Because the pictures are not wanted, give back only the exact text of every entry below.

——

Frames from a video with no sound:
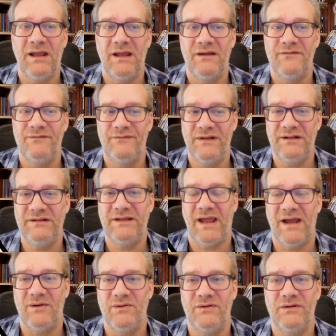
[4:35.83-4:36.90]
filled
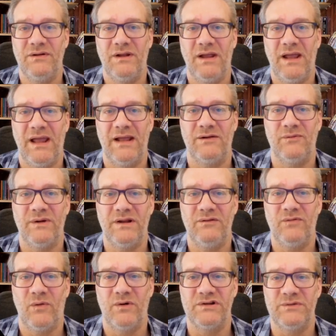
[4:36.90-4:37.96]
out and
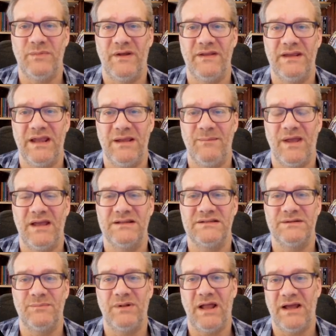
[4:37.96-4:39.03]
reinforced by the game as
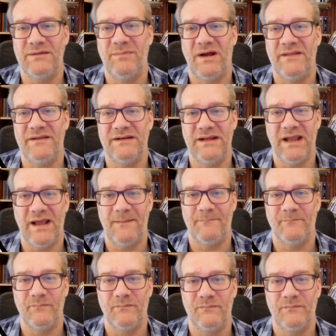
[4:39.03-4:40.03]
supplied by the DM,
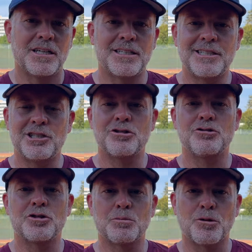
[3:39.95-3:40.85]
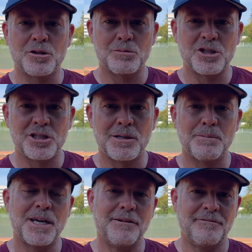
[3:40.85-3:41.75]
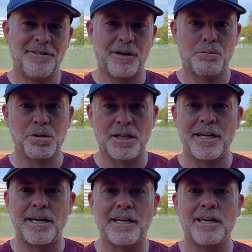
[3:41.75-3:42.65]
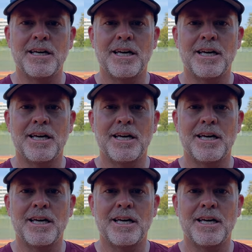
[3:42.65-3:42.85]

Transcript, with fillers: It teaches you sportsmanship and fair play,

——

## Final answer
Frames from a video with no sound:
[4:35.83-4:36.90]
filled
[4:36.90-4:37.96]
out and
[4:37.96-4:39.03]
reinforced by the game as
[4:39.03-4:40.03]
supplied by the DM,
[3:39.95-3:40.85]
[3:40.85-3:41.75]
[3:41.75-3:42.65]
[3:42.65-3:42.85]

Transcript, with fillers: It teaches you sportsmanship and fair play,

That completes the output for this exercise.